Every line of the entries below that includes "Video" belongs in the answer, copied as written.
*** Records for processing ***
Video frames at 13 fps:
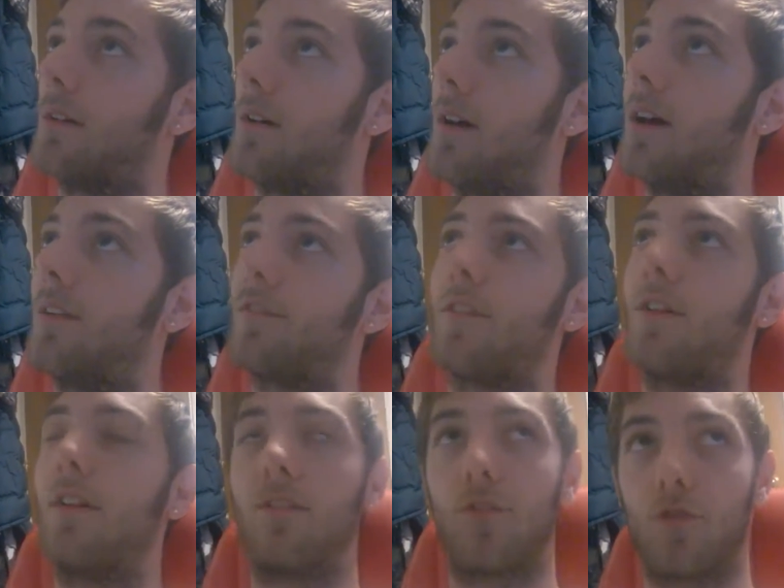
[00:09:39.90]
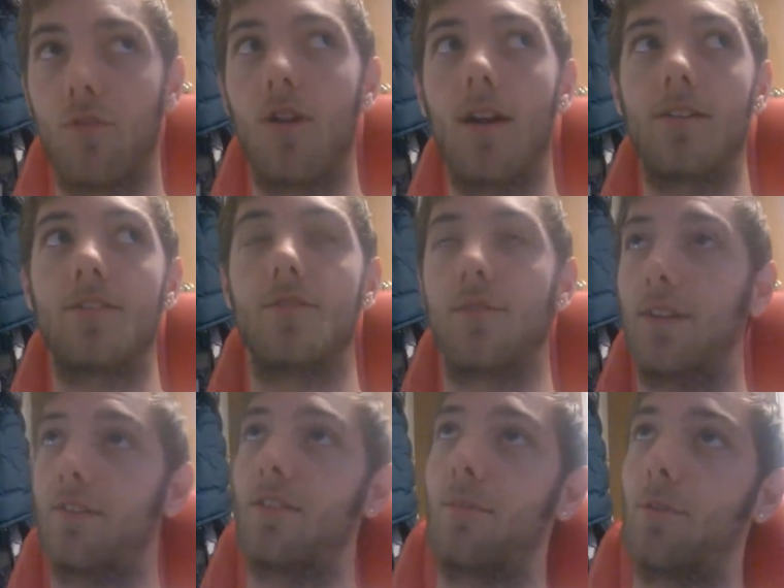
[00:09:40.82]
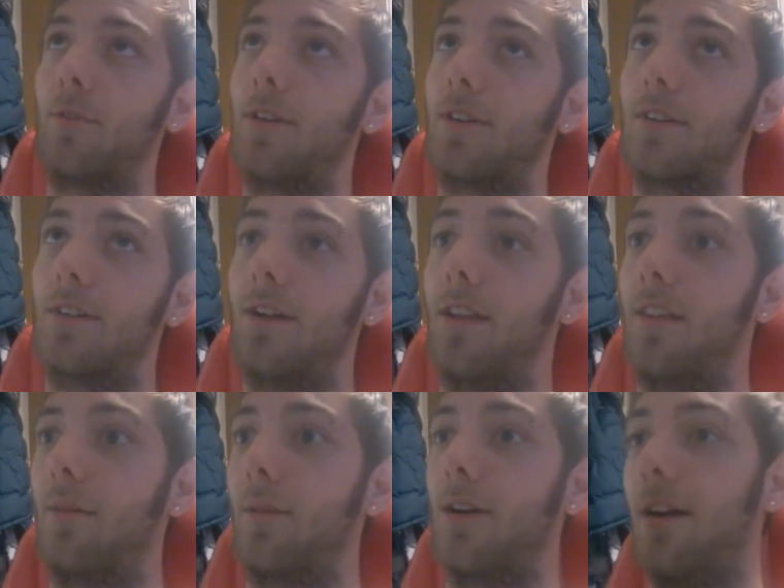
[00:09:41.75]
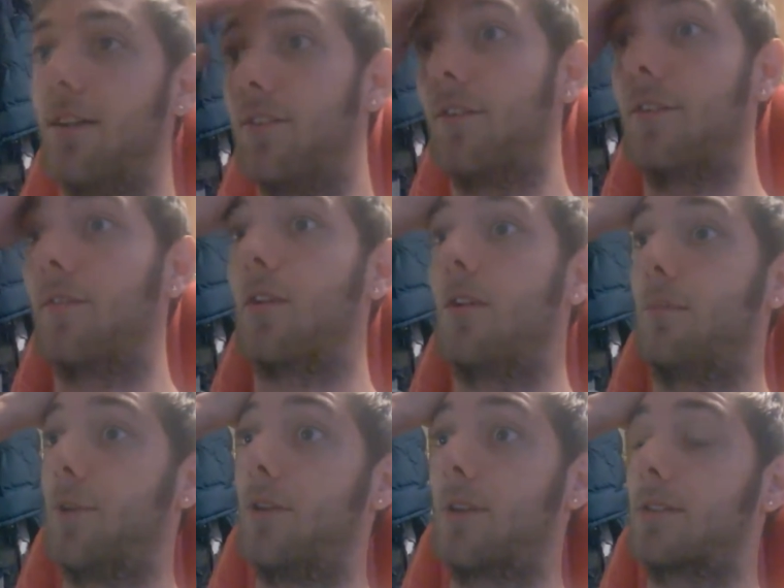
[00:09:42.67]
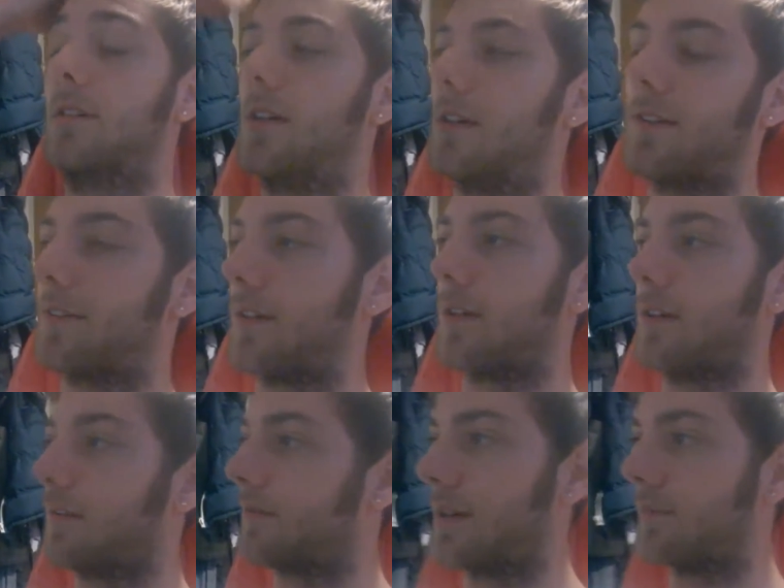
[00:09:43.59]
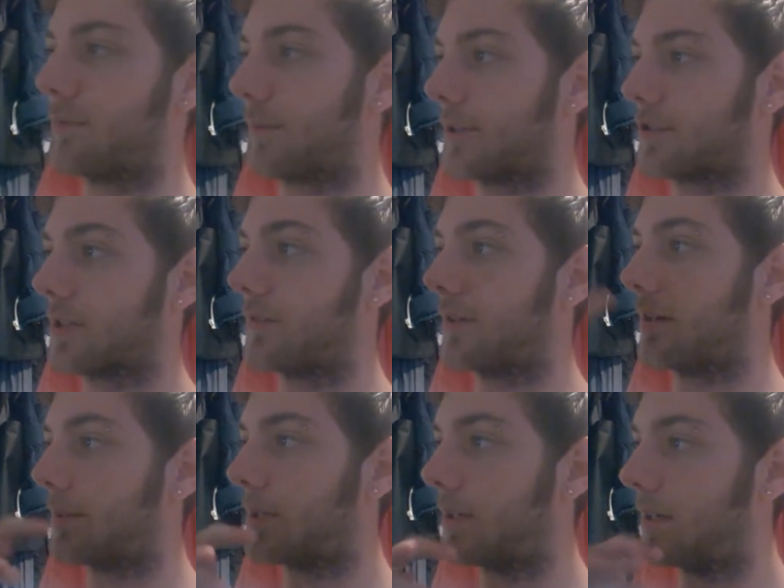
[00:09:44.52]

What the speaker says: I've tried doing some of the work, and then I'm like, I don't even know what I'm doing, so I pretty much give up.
*** End of Records for processing ***
*** Records for processing ***
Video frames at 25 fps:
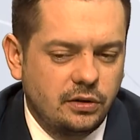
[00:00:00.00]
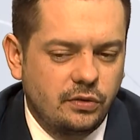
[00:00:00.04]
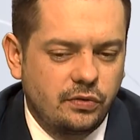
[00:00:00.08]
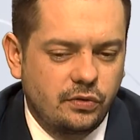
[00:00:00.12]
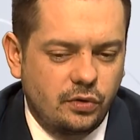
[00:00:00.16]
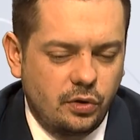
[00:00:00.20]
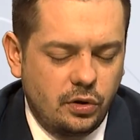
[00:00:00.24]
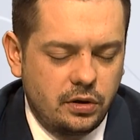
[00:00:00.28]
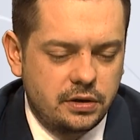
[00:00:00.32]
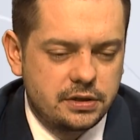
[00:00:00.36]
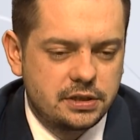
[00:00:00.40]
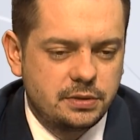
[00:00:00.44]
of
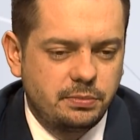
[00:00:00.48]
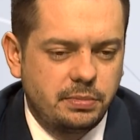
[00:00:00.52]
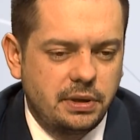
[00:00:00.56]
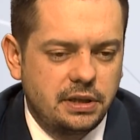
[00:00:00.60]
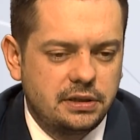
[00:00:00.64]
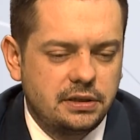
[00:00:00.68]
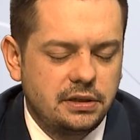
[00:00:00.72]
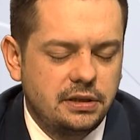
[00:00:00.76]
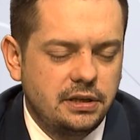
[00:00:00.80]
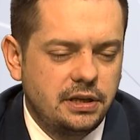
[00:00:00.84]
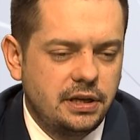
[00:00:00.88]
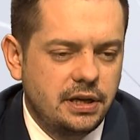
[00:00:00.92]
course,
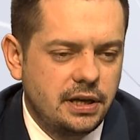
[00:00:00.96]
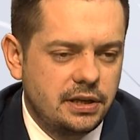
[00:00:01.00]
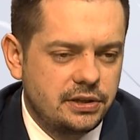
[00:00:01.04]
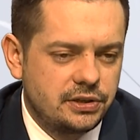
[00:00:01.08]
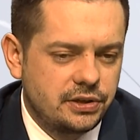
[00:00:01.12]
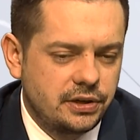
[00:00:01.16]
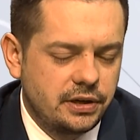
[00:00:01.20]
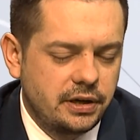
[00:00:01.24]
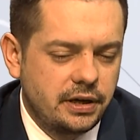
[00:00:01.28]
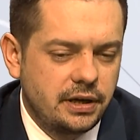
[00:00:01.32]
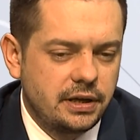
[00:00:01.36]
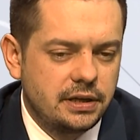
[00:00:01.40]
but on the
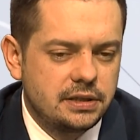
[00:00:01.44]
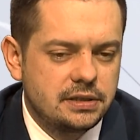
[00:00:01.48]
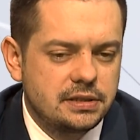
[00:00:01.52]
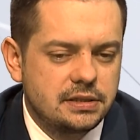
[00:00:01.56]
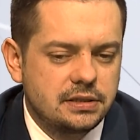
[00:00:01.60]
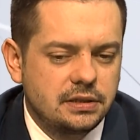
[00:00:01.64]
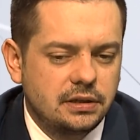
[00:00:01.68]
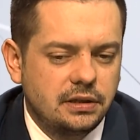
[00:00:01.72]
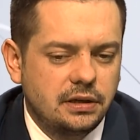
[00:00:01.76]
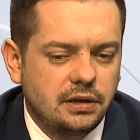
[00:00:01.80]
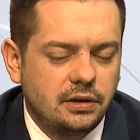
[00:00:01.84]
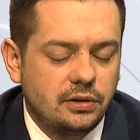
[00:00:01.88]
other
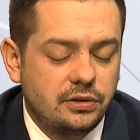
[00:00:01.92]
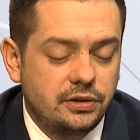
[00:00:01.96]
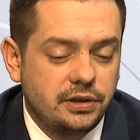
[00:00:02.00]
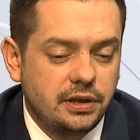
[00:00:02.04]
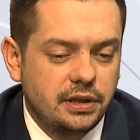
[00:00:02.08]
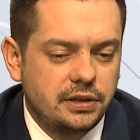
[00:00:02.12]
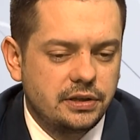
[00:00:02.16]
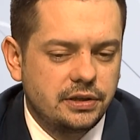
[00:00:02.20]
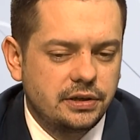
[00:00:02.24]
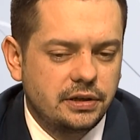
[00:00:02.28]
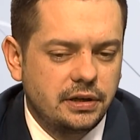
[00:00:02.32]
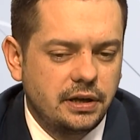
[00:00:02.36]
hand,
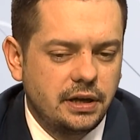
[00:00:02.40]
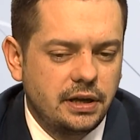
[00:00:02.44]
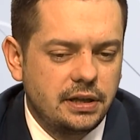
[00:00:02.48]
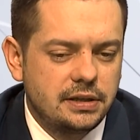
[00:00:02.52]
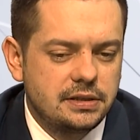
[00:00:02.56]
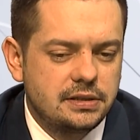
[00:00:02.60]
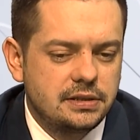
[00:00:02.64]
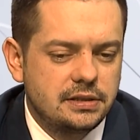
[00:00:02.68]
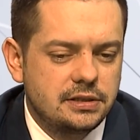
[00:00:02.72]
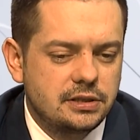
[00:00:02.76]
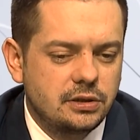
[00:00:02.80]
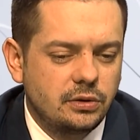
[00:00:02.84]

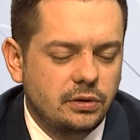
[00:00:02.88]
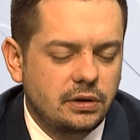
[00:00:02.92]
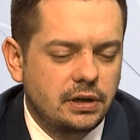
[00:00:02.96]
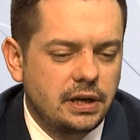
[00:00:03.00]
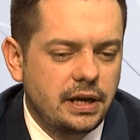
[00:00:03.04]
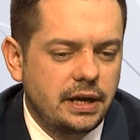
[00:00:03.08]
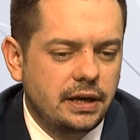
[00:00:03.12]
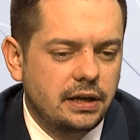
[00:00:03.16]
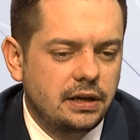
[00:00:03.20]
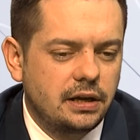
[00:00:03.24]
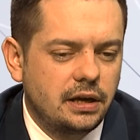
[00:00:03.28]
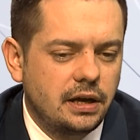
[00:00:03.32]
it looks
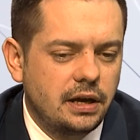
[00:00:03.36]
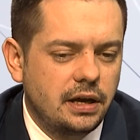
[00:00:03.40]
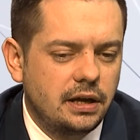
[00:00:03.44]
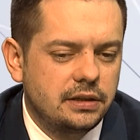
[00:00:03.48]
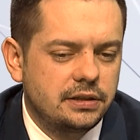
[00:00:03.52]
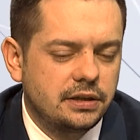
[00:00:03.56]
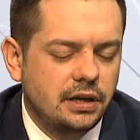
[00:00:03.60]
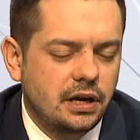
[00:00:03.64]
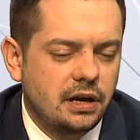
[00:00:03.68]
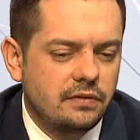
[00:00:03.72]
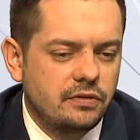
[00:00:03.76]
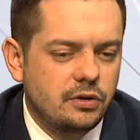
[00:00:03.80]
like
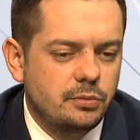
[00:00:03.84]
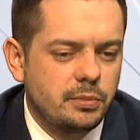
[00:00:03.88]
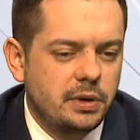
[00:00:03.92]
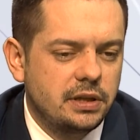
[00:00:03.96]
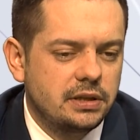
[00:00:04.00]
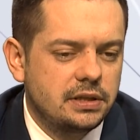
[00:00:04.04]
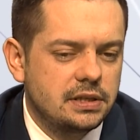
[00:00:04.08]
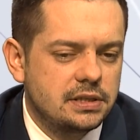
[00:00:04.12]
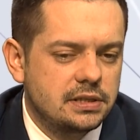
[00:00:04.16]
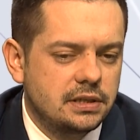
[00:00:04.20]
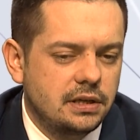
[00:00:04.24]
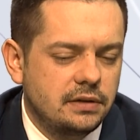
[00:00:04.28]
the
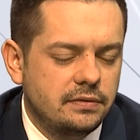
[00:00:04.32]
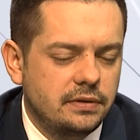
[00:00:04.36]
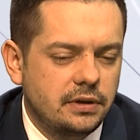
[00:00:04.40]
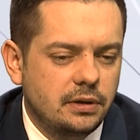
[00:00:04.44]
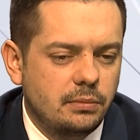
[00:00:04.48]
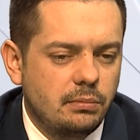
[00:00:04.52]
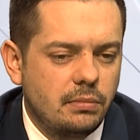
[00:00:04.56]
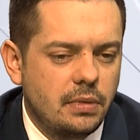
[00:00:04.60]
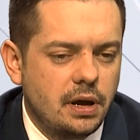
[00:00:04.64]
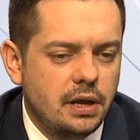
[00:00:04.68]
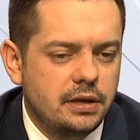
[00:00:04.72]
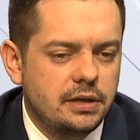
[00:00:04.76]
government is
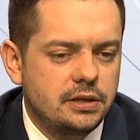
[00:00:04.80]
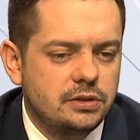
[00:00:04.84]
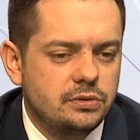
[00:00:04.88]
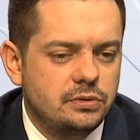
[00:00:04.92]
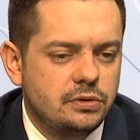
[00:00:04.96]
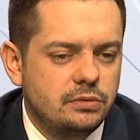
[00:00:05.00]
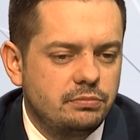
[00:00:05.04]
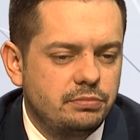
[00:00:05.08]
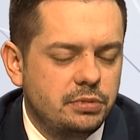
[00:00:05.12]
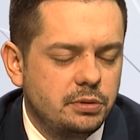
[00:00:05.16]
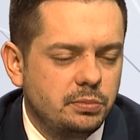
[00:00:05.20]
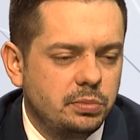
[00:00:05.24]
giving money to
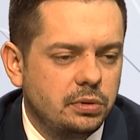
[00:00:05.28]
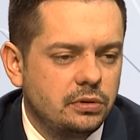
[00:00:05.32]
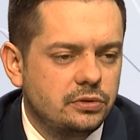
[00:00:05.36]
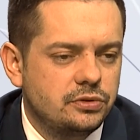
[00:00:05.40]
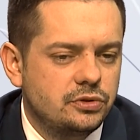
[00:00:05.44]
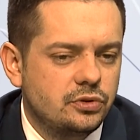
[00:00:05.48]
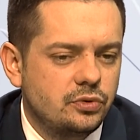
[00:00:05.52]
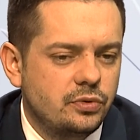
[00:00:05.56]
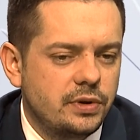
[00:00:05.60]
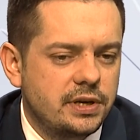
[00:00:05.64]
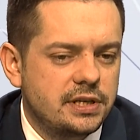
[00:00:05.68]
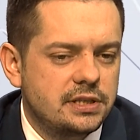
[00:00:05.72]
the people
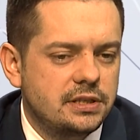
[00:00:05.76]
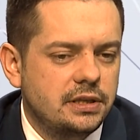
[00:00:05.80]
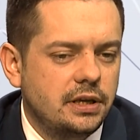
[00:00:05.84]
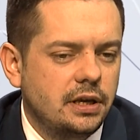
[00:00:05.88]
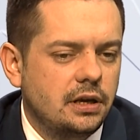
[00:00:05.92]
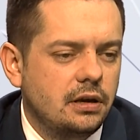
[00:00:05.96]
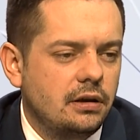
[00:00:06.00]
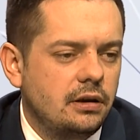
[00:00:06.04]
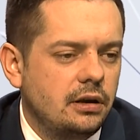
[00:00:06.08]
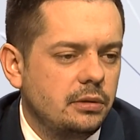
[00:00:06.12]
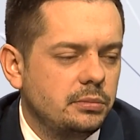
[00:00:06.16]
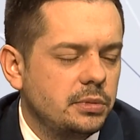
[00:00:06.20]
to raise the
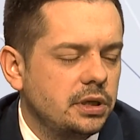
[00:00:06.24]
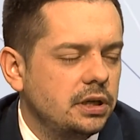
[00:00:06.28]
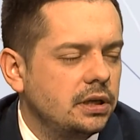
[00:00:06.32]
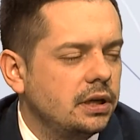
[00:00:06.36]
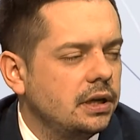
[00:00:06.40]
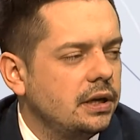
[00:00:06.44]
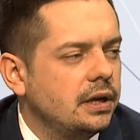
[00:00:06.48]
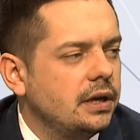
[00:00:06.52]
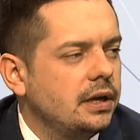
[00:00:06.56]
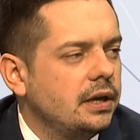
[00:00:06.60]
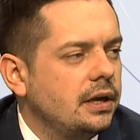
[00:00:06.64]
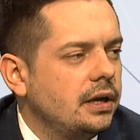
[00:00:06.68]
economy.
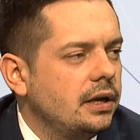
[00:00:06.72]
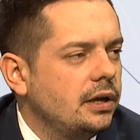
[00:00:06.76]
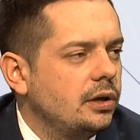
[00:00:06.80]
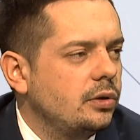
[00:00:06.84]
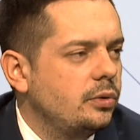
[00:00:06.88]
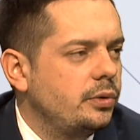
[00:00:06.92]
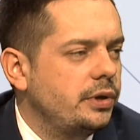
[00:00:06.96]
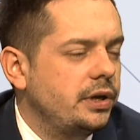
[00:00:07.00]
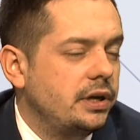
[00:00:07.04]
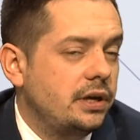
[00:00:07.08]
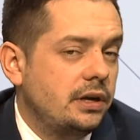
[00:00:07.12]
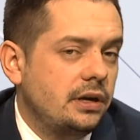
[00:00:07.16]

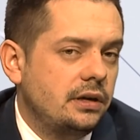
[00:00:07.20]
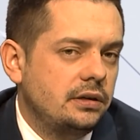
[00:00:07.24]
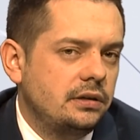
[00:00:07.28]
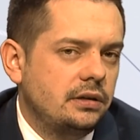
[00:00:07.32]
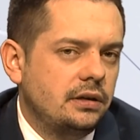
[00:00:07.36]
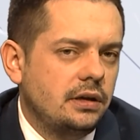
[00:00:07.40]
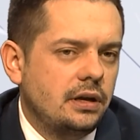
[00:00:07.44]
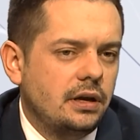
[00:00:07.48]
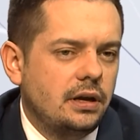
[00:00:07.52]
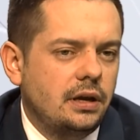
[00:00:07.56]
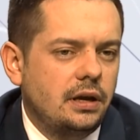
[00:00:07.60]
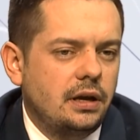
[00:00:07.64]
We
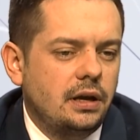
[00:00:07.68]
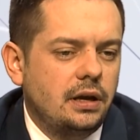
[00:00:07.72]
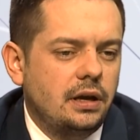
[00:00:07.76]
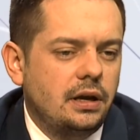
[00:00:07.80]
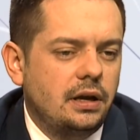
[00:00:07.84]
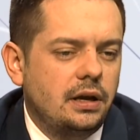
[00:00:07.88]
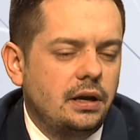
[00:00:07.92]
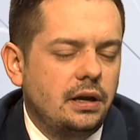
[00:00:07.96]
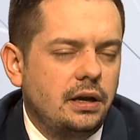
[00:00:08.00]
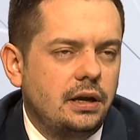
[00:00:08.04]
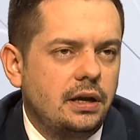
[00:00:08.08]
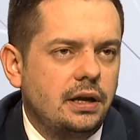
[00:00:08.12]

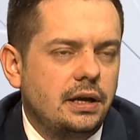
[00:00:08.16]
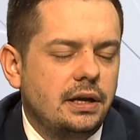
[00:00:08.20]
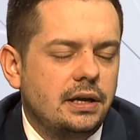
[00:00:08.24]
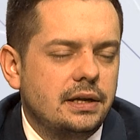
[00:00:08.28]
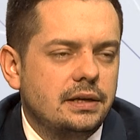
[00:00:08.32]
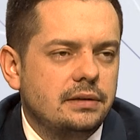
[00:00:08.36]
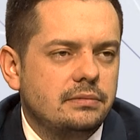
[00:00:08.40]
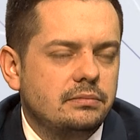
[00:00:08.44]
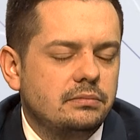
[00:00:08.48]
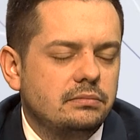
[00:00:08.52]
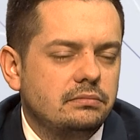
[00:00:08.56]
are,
*** End of Records for processing ***
Exercise result →
Video frames at 13 fps:
Video frames at 25 fps:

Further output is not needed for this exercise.